Dershowitz Trove for Sale

For as long as the law professor and Israel supporter Alan Dershowitz can remember, he has collected things.

First it was comic books, baseball cards and autographs. Then, as a young adult, he started to look for items with a Jewish connection wherever he traveled, amassing a significant trove of Judaica — a Torah frontispiece featuring a Star of David in Chinese lettering in Canton; a Seder plate that had been captured by the Nazis in Munich.

“I bought as much as I could just to try to rescue them,” he said. “Every piece is significant to me.”

But having retired last year from Harvard Law School — and downsized his Cambridge house to small apartments in New York and Miami — Mr. Dershowitz realized he didn’t have room for it all anymore.

Placing his treasures in storage, however, was not an option. “I want them to be displayed,” he said. “This is a kind of mini-history of my own life.”

So on March 1 he’s putting 29 pieces of the collection up for auction — including menorahs, Kiddush cups, spice boxes and paintings — at J. Greenstein & Co. in Cedarhurst, N.Y., which specializes in Judaica.

“Alan’s collection is one of the most eclectic,” said Jonathan Greenstein, the president of the auction house.

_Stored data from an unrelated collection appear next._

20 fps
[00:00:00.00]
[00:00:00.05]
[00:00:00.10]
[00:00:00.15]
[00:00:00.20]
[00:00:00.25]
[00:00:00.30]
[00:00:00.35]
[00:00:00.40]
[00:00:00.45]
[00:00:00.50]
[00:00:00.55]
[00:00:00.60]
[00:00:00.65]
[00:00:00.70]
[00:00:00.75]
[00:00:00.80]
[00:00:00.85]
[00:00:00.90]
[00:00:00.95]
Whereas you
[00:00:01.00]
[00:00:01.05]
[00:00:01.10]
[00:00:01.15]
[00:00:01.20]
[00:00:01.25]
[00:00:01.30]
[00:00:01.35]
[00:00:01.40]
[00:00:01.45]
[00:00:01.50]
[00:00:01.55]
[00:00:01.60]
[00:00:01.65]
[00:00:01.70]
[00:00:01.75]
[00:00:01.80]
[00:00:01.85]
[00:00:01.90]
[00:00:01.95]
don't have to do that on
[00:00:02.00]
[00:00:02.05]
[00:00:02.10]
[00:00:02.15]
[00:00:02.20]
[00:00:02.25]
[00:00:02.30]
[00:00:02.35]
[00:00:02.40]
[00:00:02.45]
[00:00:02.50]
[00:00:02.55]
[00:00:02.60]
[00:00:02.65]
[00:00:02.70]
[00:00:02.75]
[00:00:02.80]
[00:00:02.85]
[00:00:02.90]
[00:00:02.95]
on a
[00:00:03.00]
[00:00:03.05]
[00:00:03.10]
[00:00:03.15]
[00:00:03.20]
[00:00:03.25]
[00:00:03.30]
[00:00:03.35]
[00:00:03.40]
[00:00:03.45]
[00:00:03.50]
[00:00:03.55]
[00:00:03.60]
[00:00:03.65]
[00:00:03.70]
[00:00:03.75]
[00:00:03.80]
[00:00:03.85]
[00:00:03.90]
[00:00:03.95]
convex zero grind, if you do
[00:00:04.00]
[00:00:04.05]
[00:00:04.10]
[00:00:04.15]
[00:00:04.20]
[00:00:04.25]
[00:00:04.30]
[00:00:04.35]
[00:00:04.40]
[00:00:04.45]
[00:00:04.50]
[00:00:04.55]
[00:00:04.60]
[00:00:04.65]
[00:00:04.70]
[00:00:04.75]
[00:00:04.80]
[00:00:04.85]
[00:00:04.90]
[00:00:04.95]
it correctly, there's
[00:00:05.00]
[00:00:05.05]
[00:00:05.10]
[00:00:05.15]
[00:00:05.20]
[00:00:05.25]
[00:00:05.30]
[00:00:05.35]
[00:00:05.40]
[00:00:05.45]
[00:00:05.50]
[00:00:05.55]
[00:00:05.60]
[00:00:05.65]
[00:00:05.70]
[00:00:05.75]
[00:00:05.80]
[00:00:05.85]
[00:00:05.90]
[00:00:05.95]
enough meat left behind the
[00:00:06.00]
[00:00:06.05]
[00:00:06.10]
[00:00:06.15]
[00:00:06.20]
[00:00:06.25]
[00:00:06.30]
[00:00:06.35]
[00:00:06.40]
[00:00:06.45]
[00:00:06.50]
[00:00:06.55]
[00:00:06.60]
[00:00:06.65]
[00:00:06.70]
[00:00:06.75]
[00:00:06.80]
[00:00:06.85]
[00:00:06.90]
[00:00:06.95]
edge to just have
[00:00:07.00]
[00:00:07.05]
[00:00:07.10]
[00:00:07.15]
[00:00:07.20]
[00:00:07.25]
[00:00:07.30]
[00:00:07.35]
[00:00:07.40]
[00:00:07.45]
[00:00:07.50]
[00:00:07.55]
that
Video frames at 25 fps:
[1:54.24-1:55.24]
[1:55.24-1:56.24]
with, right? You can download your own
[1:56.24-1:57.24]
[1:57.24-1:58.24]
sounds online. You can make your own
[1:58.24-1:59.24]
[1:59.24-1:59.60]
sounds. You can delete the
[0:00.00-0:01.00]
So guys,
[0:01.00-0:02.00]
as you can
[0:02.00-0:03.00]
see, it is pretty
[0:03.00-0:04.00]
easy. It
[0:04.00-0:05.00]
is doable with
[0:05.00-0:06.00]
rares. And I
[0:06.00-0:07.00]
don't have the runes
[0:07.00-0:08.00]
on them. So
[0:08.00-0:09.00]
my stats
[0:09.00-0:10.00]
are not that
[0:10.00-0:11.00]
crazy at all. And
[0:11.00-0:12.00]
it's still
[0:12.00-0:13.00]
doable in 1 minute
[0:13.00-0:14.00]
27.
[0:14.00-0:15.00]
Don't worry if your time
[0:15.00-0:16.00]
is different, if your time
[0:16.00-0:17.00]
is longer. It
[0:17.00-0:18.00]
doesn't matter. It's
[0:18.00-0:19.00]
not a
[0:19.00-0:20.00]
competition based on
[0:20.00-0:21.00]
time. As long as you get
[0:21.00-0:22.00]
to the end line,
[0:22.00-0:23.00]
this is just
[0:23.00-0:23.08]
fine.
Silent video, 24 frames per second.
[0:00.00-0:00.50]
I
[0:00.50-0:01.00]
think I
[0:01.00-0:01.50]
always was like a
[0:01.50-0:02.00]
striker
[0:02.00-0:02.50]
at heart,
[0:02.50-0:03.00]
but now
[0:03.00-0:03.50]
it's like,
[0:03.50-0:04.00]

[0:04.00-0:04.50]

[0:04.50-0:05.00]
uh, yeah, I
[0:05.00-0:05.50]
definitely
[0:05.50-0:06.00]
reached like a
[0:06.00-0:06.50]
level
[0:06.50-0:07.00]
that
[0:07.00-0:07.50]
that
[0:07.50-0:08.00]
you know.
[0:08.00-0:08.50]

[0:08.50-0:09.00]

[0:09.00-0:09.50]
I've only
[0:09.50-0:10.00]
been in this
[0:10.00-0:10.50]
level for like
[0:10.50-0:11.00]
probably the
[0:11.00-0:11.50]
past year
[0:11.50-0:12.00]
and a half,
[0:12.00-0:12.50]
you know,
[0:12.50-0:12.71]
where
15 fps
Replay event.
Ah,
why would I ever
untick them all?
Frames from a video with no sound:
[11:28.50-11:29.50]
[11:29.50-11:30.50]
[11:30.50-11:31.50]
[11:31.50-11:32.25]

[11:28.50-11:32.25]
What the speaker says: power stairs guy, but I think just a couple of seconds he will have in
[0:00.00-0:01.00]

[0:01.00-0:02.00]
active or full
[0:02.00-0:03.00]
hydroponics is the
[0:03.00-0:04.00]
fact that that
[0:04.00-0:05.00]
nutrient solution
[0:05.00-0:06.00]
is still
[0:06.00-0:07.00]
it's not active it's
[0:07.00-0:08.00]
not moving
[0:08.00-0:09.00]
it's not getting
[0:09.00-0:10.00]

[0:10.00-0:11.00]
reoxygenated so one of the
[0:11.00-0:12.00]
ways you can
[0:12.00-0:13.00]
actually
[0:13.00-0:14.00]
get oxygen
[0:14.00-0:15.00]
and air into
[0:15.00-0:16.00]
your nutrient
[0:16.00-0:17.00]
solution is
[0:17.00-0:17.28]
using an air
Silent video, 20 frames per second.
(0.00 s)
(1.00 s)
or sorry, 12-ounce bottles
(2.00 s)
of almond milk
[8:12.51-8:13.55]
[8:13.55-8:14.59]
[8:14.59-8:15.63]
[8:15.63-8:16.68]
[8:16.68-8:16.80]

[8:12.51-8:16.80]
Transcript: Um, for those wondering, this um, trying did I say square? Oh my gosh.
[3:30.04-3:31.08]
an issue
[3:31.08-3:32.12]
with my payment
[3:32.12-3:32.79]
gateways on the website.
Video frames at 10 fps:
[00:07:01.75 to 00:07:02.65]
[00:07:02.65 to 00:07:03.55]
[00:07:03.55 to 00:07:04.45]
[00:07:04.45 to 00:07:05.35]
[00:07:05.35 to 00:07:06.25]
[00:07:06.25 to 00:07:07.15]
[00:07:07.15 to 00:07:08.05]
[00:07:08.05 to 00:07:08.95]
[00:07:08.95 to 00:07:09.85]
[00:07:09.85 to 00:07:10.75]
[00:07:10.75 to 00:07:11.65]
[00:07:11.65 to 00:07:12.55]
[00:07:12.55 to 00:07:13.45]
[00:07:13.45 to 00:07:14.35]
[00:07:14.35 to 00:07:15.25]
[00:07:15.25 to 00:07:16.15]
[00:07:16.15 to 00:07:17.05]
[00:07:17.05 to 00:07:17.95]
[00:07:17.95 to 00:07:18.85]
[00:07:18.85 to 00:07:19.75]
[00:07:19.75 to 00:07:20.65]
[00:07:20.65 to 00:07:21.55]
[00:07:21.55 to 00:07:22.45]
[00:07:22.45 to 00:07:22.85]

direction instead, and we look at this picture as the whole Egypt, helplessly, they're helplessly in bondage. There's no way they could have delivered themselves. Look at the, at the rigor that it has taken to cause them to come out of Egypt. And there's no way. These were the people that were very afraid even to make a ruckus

A painting by the Ukrainian artist Emmanuel Mané-Katz, for $20,000 to $30,000, signed and dated 1935, Mr. Greenstein said, was “the finest teenage Hasidic youth” that he had seen in his 34-year career.

And a 19th-century silver Torah shield expected to fetch in the $15,000 range is “right out of a shtetl in Galicia,” Mr. Greenstein added, “much like Anatevka in ‘Fiddler on the Roof.’”

Mr. Dershowitz hopes the pieces find new owners who appreciate their value — he said he’d be happy to talk to the winning bidders about the history of whatever they acquire.

Still, parting with the collection isn’t easy. “It breaks my heart to have to sell it,” he said. “I want to feel that I’m connected to the past.”